There are definitely options, just like how there were attacks of opportunity and feats in 3E... But I've personally found them wimpy. If I recall correctly, by 4th level you can have that style, maneuver, and feat... And then you really don't ever improve your stickiness. And short rests are so long that people don't take them as often, meaning you can't use your superiority dice to keep enemies away as often.
I will freely admit that I'm basing the social/exploration stuff off of my own experiences and therefore not the most valid data point, and I said "attempted" for a reason. At the very least, it moved rituals away from magic users and made the skill and difficulty system much easier to actually use than at least 3.5 did for my group.
I deny that the tasks assigned by the combat roles have as much priority as is being established, and I am saying if more abilities are given to support those tasks the player will feel like other tasks aren't supported so well.
For some players, they will think their options are only the written options. It just happens.
" I fear the 4th Edition has made it hard for you to communicate."
"4th Edition is like a novel in a different genre than what Wizards of the Coast's audience likes."
"4the Edition should have been called the D&D board game"
I know you are a defender of the 4th Edition, to the last. In your zeal, I wonder if you have forgotten that it is just a game. I am a defender of all of D&D and AD&D, and I have been for many years, long before 3rd or 4th Edition were printed. At my table, all players can bring their own character from any edition and play together. They always will.
To be honest, my experience as a player in 4e, being a Fighter (levels 1-22), has been horribly marred due to terrible DMing of the absolute worst kind. It was an entirely new group found via the internet. The best thing about my branching out being that I poached two of their players for my own group and after their campaign "ended" we parted ways.

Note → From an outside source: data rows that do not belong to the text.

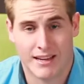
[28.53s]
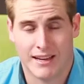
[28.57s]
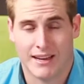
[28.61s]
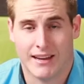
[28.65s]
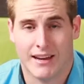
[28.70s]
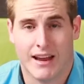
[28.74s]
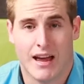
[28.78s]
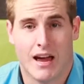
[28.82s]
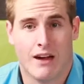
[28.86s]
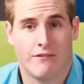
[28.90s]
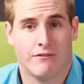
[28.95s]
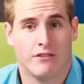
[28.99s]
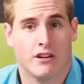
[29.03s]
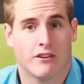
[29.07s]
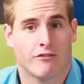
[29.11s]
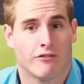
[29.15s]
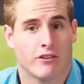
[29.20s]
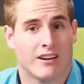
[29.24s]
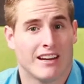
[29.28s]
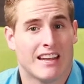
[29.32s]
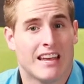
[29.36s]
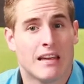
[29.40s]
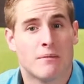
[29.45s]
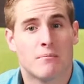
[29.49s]
They can have
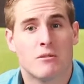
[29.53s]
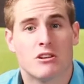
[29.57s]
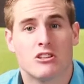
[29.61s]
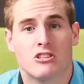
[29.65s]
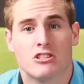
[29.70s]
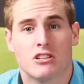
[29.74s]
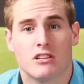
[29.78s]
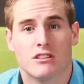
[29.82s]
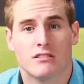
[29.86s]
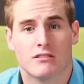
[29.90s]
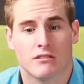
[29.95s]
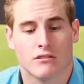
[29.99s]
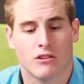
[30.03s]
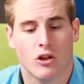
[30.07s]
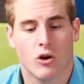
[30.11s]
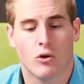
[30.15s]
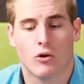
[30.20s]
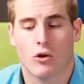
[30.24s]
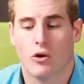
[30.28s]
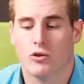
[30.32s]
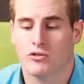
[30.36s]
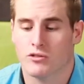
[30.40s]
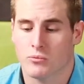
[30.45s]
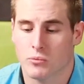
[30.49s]
different images and
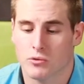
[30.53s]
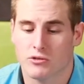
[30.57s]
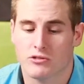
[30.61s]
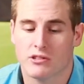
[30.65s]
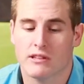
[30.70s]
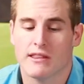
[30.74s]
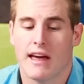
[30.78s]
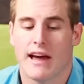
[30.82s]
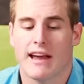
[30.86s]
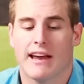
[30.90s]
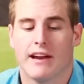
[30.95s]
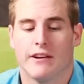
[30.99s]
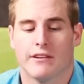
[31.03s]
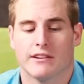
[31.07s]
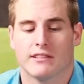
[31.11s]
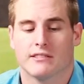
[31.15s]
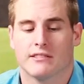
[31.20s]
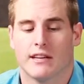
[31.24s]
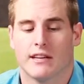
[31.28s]
logos, and we'll see that here in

I definitely didn't master the system, so I could not answer you as to which class is factually better, especially since the DM mucked around with the powers of other classes and unhinging some limits - so when I hear that the 4e Fighter was such a great class, and have only my rather disappointing experience to draw I am amazed on how different my experience was to others. I played in a group with a Rogue, SwordMage, Avenger and Cleric and felt overshadowed by all - I will admit the DM's design-meddling ideas probably had a lot to do with that.
Imaro, I have to ask, because this came up before, how often do you have combats that start at 150+ feet away? It's an honest question. In all my years of gaming, this has almost never happened. Maybe once a campaign. If that. Is long range combat that common in your games? If it is, then I could see why you would think that an archer fighter is effective. IME, this just doesn't happen.

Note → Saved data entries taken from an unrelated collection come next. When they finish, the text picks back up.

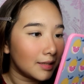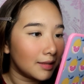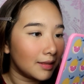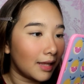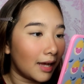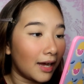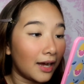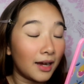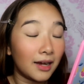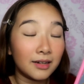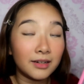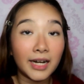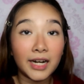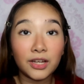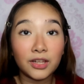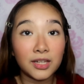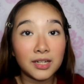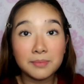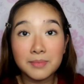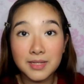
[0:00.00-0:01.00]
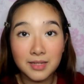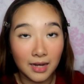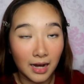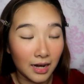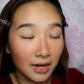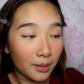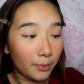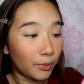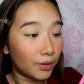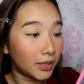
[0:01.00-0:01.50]
na regular
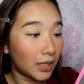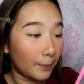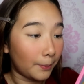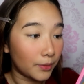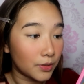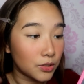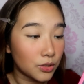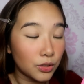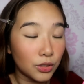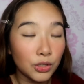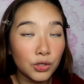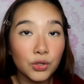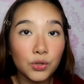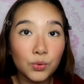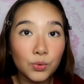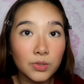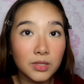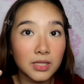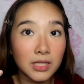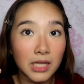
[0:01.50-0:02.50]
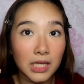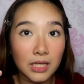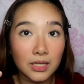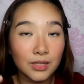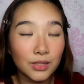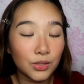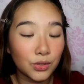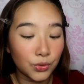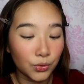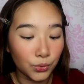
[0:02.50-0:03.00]
mascara mo tapos use
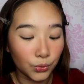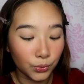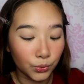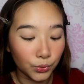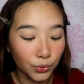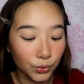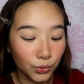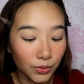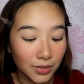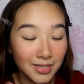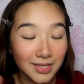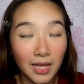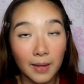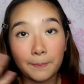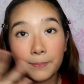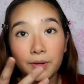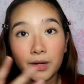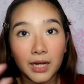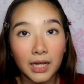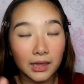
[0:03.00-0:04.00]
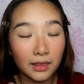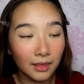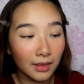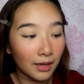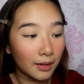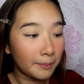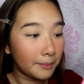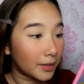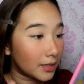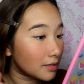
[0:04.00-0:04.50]
this to separate
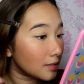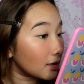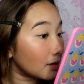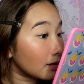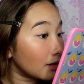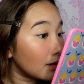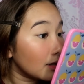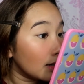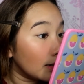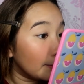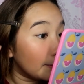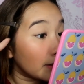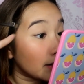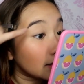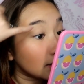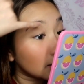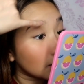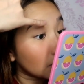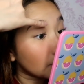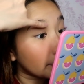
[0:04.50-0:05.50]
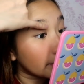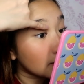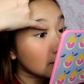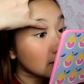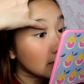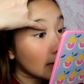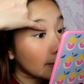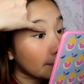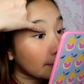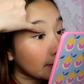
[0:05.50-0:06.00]
them kasi maganda to pang
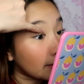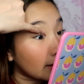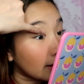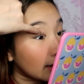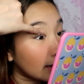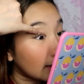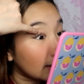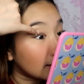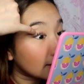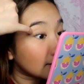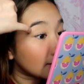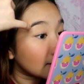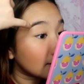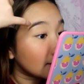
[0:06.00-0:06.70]
separate.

Obviously, a proportion of fighter players in previous editions were focusing on damage dealing, not protection. The damage dealing role in 4e was primarily shifted to the striker classes which potentially meant the 4e fighter didn't work as they expect. The 4e essentials slayer fighter subclass was for those players, though it's a lower damage striker that doesn't scale well at higher level.
Though as it happens, the AEDU 4e fighter is a fairly high damage class, more so if the subsequent material is utilised.

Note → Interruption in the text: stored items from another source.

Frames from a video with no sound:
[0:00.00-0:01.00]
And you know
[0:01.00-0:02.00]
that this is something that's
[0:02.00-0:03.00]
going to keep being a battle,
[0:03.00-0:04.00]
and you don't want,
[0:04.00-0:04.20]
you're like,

Without knowing the details of your DM's house rules I can't say how it affected your experience of the 4e fighter. Messing up the adjudication of marks is one possibility.
It would be more logical for Wizards to get a new audience than try and win back the one they lost.
In discussions around roles in 4e, especially by the thousandth post, I expect the discussion to actually engage with the reality of 4e's class design, not conjectures about what certain classes must look like, or how they must play, because the designers slapped a certain role label onto them.
I've only attempted to read a fraction of the 1000 posts, so yes, there was some sort of engagement but pragmatically limited for time constraints.In the absence of context, sure. But by the time a person is responding to post 1000 of a thread, I think it's a fair to assume some sort of engagement with what's gone before.
When anyone talks about roles in context of 4e, it's fair to assume they're thinking controller/defender/leader/striker.
Now this is a particularly strong example of role overlap, chosen by me to prove the point. But here we have a so-called striker acting as controller and leader; a so-called defender acting as controller and leader; and a so-called leader acting as a pure controller.
I'm confused, I thought the debate with BryonD (in the middle of which I interjected) was about the confessed satisfaction of some people to avoid having 4E-label roles mechanized in 5E.In discussions around roles in 4e, especially by the thousandth post, I expect the discussion to actually engage with the reality of 4e's class design, not conjectures about what certain classes must look like, or how they must play, because the designers slapped a certain role label onto them.